To first be vulnerable, You need to feel safe

Marco something wise to me the other day.

“Yes of course, if you spent the same amount of energy loving people who deserve you instead of people who don’t, man……life would be more beautiful that way”

To me, I also recognized that he was telling me “Hey, instead of getting upset by people in your past, why not try to be present with me?”

One time, we had a quarrel. And at the end of it, when we were making up, he told me “I just want you to know that you can trust me.”

I didn’t understand it then. But recently, certain wisdom has reached me so I can understand his words better.

He meant to tell me that with him, I never have to doubt I’m in a safe space. He meant to tell me that I can be completely myself with him.

              For the longest time, whenever a trigger occurred, I would always crawl back into my shell like a hermit. There, I would stay until I’d feel better enough to enter society again. There, I’d rest my mind until I felt decent enough to respond to people with respect. When Marco and I first started dating, I couldn’t trust him. Not didn’t want to, but I physically couldn’t. I couldn’t and still don’t really trust myself.

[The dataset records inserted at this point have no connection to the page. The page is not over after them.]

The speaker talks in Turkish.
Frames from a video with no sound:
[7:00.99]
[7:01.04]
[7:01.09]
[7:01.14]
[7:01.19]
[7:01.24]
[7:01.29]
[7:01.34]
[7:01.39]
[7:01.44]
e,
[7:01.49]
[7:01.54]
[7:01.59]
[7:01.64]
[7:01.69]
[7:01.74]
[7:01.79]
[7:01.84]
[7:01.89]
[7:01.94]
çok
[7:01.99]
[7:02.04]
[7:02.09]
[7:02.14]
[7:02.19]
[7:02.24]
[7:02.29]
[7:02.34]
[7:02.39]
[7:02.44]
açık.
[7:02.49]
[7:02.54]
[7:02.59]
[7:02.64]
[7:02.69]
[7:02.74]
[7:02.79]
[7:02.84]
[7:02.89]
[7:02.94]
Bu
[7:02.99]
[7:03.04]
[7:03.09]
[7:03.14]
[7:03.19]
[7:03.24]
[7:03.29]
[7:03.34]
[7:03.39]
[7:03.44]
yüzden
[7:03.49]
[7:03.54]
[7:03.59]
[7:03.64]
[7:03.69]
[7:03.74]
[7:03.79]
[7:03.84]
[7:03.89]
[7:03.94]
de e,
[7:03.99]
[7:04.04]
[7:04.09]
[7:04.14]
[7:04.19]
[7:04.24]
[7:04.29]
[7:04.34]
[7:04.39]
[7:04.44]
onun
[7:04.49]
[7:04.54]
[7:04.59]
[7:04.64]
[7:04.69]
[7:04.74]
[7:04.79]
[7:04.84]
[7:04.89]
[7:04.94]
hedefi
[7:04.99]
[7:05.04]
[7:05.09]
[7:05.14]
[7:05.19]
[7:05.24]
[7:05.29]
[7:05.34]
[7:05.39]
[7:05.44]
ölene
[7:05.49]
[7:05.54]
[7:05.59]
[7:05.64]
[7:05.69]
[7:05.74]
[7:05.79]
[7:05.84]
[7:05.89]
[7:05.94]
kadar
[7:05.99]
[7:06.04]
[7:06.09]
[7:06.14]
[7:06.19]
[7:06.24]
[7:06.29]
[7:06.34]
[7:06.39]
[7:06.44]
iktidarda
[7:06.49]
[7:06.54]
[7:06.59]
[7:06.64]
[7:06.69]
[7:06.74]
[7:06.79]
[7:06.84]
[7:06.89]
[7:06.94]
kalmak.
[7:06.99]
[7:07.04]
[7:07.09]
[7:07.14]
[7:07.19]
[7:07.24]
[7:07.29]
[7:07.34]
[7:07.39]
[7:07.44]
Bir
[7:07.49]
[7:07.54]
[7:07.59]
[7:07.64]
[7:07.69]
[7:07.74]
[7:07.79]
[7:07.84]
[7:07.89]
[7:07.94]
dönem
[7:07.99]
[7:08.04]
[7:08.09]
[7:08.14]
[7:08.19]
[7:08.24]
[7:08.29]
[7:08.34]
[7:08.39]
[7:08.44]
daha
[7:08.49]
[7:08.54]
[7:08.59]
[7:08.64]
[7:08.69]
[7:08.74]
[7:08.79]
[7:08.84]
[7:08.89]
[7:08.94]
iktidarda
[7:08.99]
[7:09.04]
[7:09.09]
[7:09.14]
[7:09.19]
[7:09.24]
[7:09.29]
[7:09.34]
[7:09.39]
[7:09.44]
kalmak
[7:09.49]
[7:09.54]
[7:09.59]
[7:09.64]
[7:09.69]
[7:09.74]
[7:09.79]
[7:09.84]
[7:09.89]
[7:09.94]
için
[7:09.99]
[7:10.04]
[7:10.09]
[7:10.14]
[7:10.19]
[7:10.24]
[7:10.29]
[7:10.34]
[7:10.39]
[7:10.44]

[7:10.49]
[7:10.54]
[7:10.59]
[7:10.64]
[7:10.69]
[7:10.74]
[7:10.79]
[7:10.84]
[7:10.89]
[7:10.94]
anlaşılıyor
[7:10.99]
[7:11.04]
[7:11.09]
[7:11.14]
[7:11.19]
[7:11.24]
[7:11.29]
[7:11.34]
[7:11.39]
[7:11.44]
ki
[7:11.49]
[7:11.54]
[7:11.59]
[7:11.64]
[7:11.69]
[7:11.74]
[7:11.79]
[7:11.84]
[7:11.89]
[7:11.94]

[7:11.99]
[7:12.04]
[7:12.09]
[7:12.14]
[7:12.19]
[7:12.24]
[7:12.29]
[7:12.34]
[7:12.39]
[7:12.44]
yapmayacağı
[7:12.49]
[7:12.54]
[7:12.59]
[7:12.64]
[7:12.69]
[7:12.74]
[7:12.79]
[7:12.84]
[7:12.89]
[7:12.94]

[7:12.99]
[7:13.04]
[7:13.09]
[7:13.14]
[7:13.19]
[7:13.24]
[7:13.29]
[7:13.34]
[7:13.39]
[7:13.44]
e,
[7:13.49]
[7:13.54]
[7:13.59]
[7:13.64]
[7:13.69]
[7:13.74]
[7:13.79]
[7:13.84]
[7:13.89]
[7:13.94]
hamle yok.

              What Marco wanted me to know was that he was now here in my life, fully committed to loving me.

              After we talked about the some triggers, I spoke with my friend Rella who’s also a therapist. I told her “It’s happened again.”

She walked me through some questions to help me find answers within myself.

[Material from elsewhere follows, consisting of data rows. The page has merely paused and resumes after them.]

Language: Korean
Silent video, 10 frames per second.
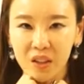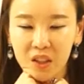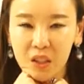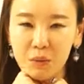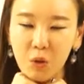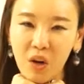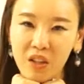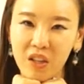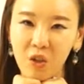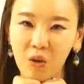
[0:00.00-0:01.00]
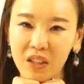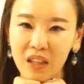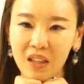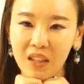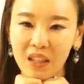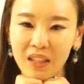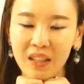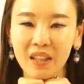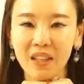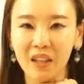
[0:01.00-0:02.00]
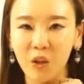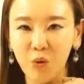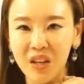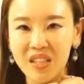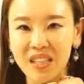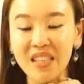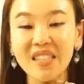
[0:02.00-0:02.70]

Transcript: 이름이 정확히 기억은 안 나나 일단 굉장히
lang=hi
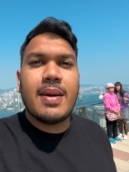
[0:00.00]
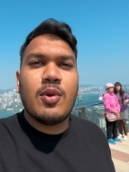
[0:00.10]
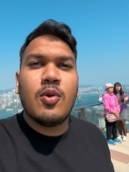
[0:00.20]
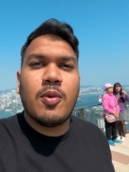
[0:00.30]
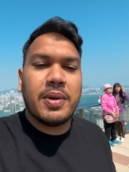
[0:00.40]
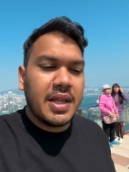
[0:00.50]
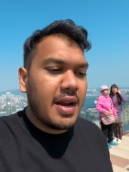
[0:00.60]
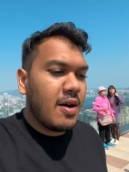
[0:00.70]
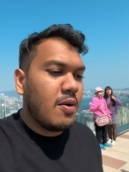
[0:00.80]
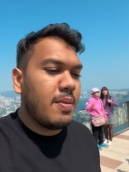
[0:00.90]
आप लोगों को पता ना
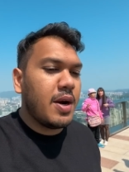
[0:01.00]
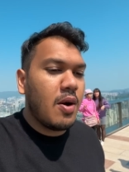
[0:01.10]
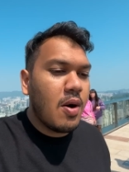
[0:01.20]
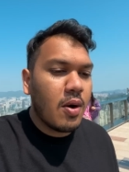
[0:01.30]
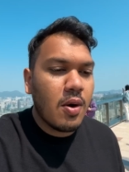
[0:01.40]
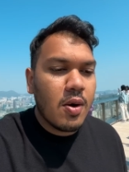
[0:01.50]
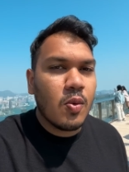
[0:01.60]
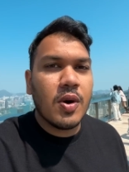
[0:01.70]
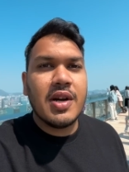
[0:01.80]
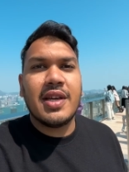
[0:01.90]
हो बट हांगकॉन्ग
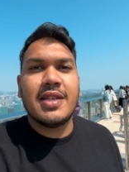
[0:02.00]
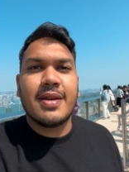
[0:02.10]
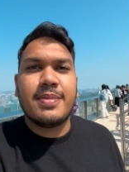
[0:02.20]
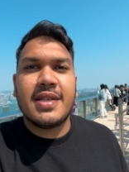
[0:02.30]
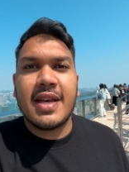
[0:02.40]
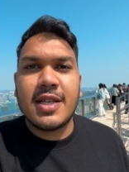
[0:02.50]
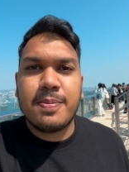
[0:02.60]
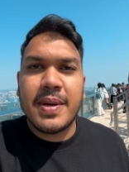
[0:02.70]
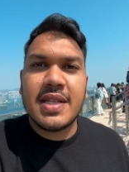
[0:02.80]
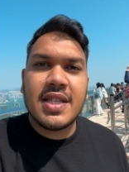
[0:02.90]
वर्ल्ड की सबसे
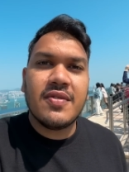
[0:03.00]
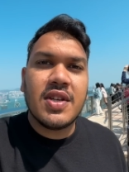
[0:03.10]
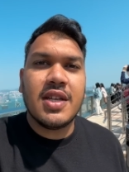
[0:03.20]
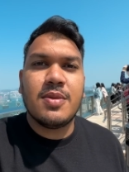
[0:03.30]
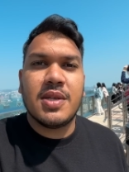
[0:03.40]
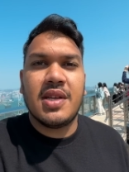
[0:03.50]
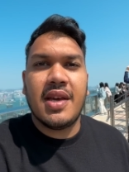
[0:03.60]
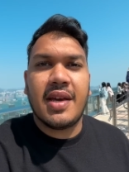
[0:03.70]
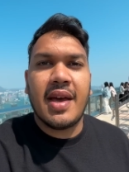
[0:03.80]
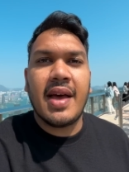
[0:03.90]
एक्सपेंसिव सिटीज़ में से
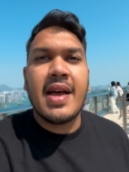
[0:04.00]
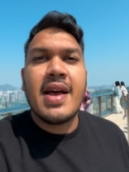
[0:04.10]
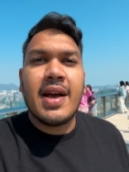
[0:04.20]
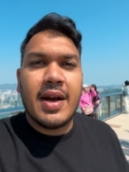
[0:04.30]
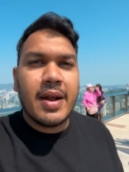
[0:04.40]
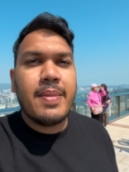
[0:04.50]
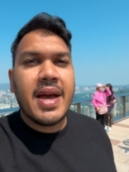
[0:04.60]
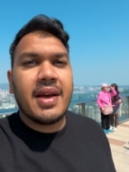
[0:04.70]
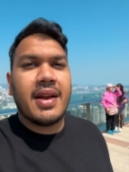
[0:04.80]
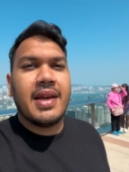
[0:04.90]
एक है घर बाय करने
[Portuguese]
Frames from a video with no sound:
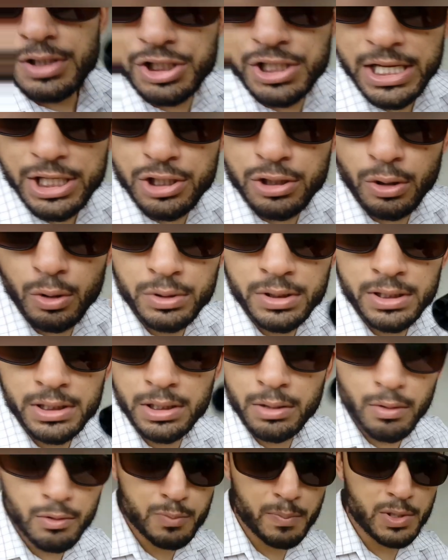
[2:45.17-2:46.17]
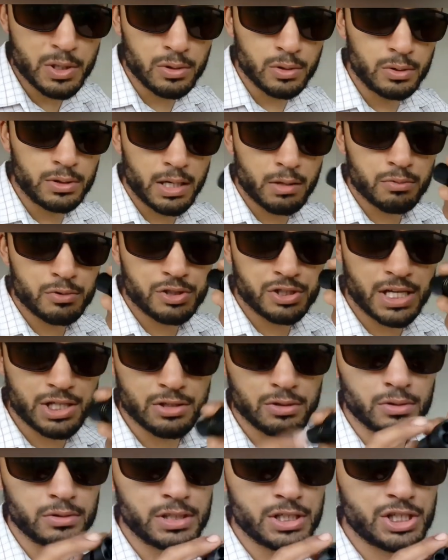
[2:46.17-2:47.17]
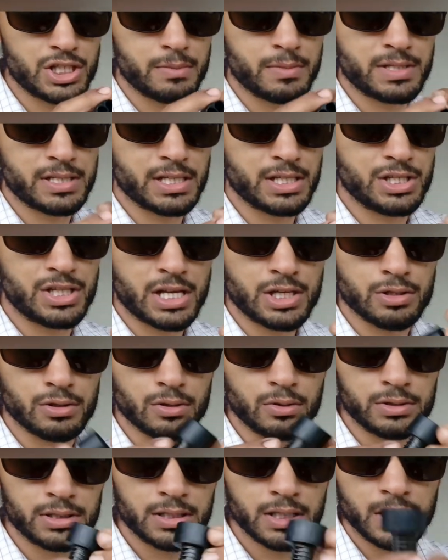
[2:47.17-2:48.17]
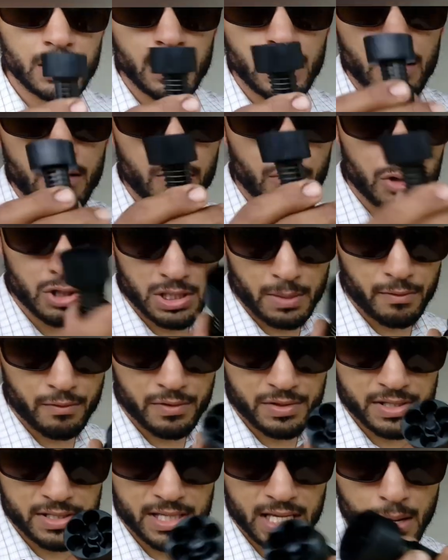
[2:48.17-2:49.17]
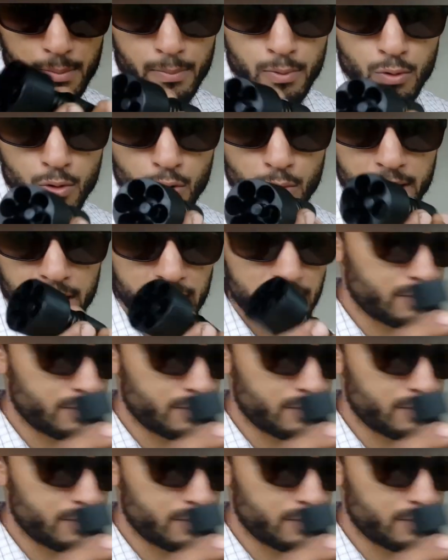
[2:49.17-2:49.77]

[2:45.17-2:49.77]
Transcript: jet loader, não é um speed loader, é um jet loader, a gente chama isso aqui de jet loader. Vou mostrar para você daqui a pouco como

At the end of the session, she gave me a little tip “ Marco is someone you can feel safe with, so don’t run away from him”

Her wise words immediately shed so much light on what he’d been trying to tell me before.

              We decided to go to the beach, to get some movement into the body and move through whatever triggers I was/am processing.

At the beach, the most spectacular sunset greeted us. The sea was calm, a couple of nudists were swimming, the water was nice and warm and beauty surrounded us in folds.

It was hard for me to feel sad or angry in that moment. Beauty and appreciation for life just overwhelmed me.

Marco and I stood hip to hip and it was just so nice being held and to be seen by him.

I thanked him for what he did earlier, and told him that I finally understood what he had told me once.

“I understand now what you mean when you asked me to trust you. You’re telling me that I don’t have to carry my load all alone anymore. That you’re now here to help take some of that load off me.”

“Yes, exactly. I’m here.” (And a bunch of other mushy stuff ending with a solid kiss 😉)

              I could understand what people meant when they said “To love is to forgive”

At the end of the day, I know my truth now. I know who I am. And I know why I am the way I am. I see my flaws and my strengths clearly. And I need no one to approve or to tell me that I’m courageous. I know I am. I’m proud of myself for choosing to be brave instead of a coward.

I’m not at the stage yet where I fully trust and have real confidence in myself. But I am definitely starting to love myself properly. It helps to see myself from Marco’s perspective. It helps that someone else can see me and love me.

It also helps that he doesn’t defend me to anyone. He lets me do that for myself. He doesn’t need to speak up for me. He trusts me enough to know that I’m growing in my own journey. He doesn’t want to mark me as his territory and control all I say or do, he just wants to love me – all of me.

I should just let him. Its nice to finally be properly loved by someone.